Business writers and right-wing columnists have been piling on unionized workers at Hostess for striking and thus "causing" the company to close its Twinkie bakeries. In their haste to heap blame and vitriol on workers and unions they have, not surprisingly, neglected to examine the entire story. Those facts, conveniently omitted, would have led readers to a much different conclusion: Gross management incompetence and greed caused Hostess to fail.
The current bankruptcy is the second in eight years for Hostess. The 2004 bankruptcy, which lasted for five years, was used to leverage lower wages and to cut corporate contributions to the pension plan by $96 million a year. The workforce was cut from 30,000 to 19,000.
The court documents from that earlier bankruptcy laid out the Hostess plan to turn the company around. Those measures included closing outmoded plants; improving efficiency and technology in the remaining plants; merging distribution warehouses for efficiency; and installing new software to track inventory. It was also indicated that the company would restore the advertising budget and establish a research and development program for new products.
Ironically, the company failed to shed burdensome debt during the earlier bankruptcy. Hostess, then Interstate Bakeries, entered bankruptcy with $575 million in debt and exited court supervision with $774 million in debt. Why would a company even enter bankruptcy if not to obtain relief from heavy debt? Because bankruptcy has become an all-too-common "business strategy" providing corporations with a court-ordered device to slash wages and benefits.
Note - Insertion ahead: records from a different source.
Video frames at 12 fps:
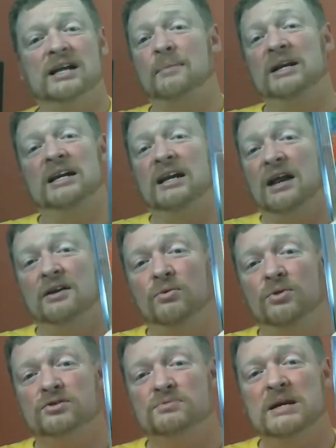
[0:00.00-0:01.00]
I mean, and I know
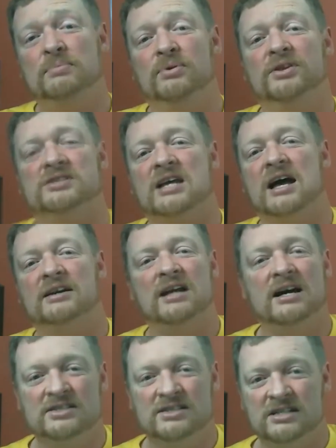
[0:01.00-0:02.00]
there's people that's got
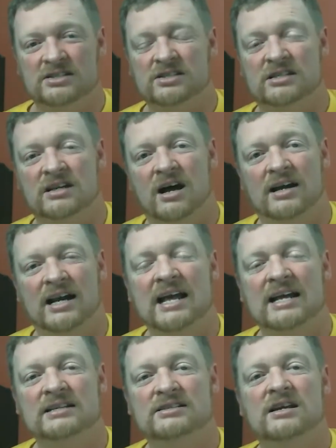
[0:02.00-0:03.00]
9.6s and
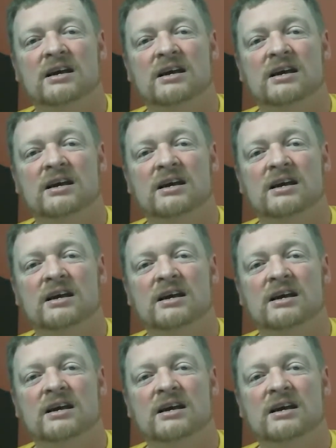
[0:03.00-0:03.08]
9.8s,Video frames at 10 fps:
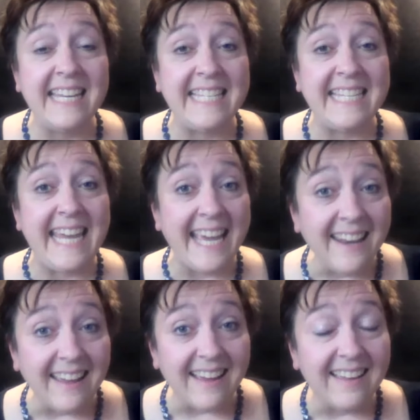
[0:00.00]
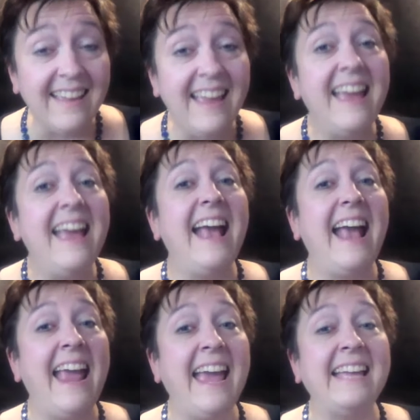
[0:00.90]
Indiana.
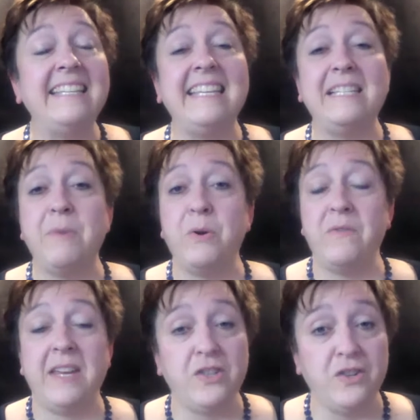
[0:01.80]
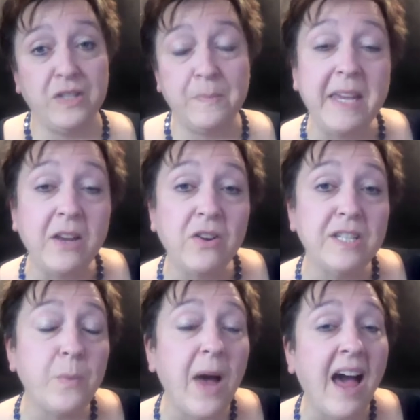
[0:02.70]
And he's a motivational speaker
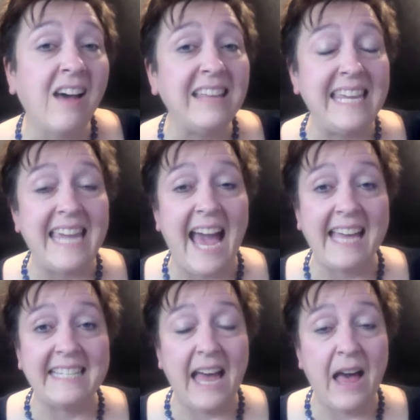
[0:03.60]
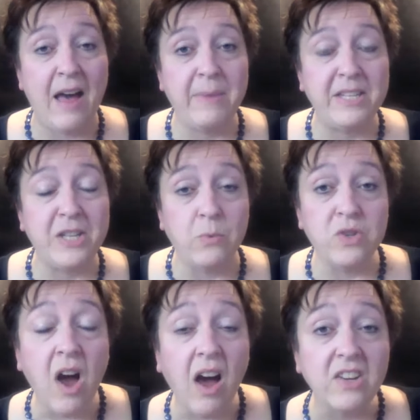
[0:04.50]
as well. He has his own
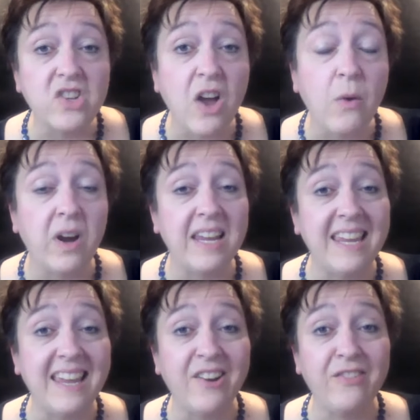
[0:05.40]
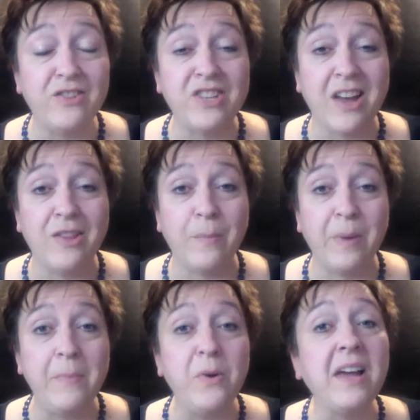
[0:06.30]
talk show where he interviews other
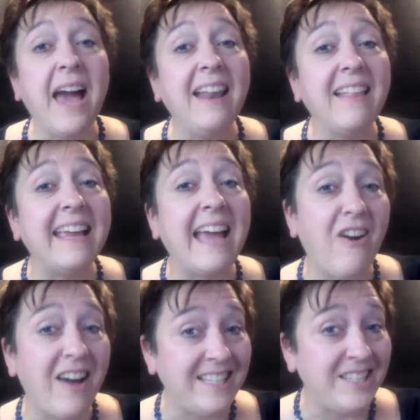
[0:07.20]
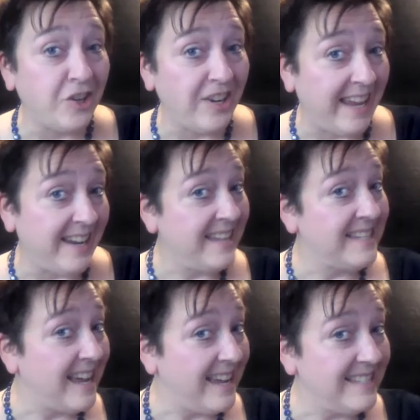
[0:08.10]
people, kind of like how Isaac
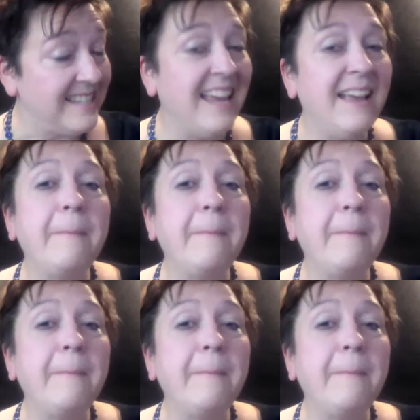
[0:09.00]
Hernandez does.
Further evidence that the prior bankruptcy was designed purely for the purpose of rolling back compensation of hourly workers is the fact that none of the so-called "turnaround" measures cited in the 2004 filings had been implemented when the 2012 bankruptcy was filed. Plants were still outdated and Hostess was well behind its competitors with respect to introducing new products and conducting meaningful R & D.
CEO compensation tripled
And to add insult to injury, the executives at Hostess tripled the compensation of CEO Brian Driscoll, and gave substantial raises to other executives just before the 2012 bankruptcy was filed.
In the latest round of concessionary bargaining, Hostess was demanding yet more reductions and radical changes in the multi-plant pension plan. It was no secret at Hostess that pension liabilities were piling up but instead of executing the turnaround plan, gaining efficiencies and introducing new products the company elected, once again, to do the bankruptcy gambit and try to offload pension promises made to their employees.
The Bakery, Confectionary and Tobacco Workers Union showed an extraordinary amount of patience and forbearance. The union was willing to talk to Hostess at every step of this unsavory process in an effort to keep the company alive. Union members were left with little choice when it became clear that management was not interested in anything except more wholesale cutbacks under the protection of bankruptcy. They voted to strike.
This is a case where management was protecting their own investments and bonuses without doing any of the hard and innovative work necessary to make a company successful. Instead, they fell back to the oft-repeated formula — force workers to work for minimum wage or blame them for their failures.
Denny Scott of Brush Prairie is retired from the United Brotherhood of Carpenters. He conducted economic research for the manufacturing sector of the union for 22 years.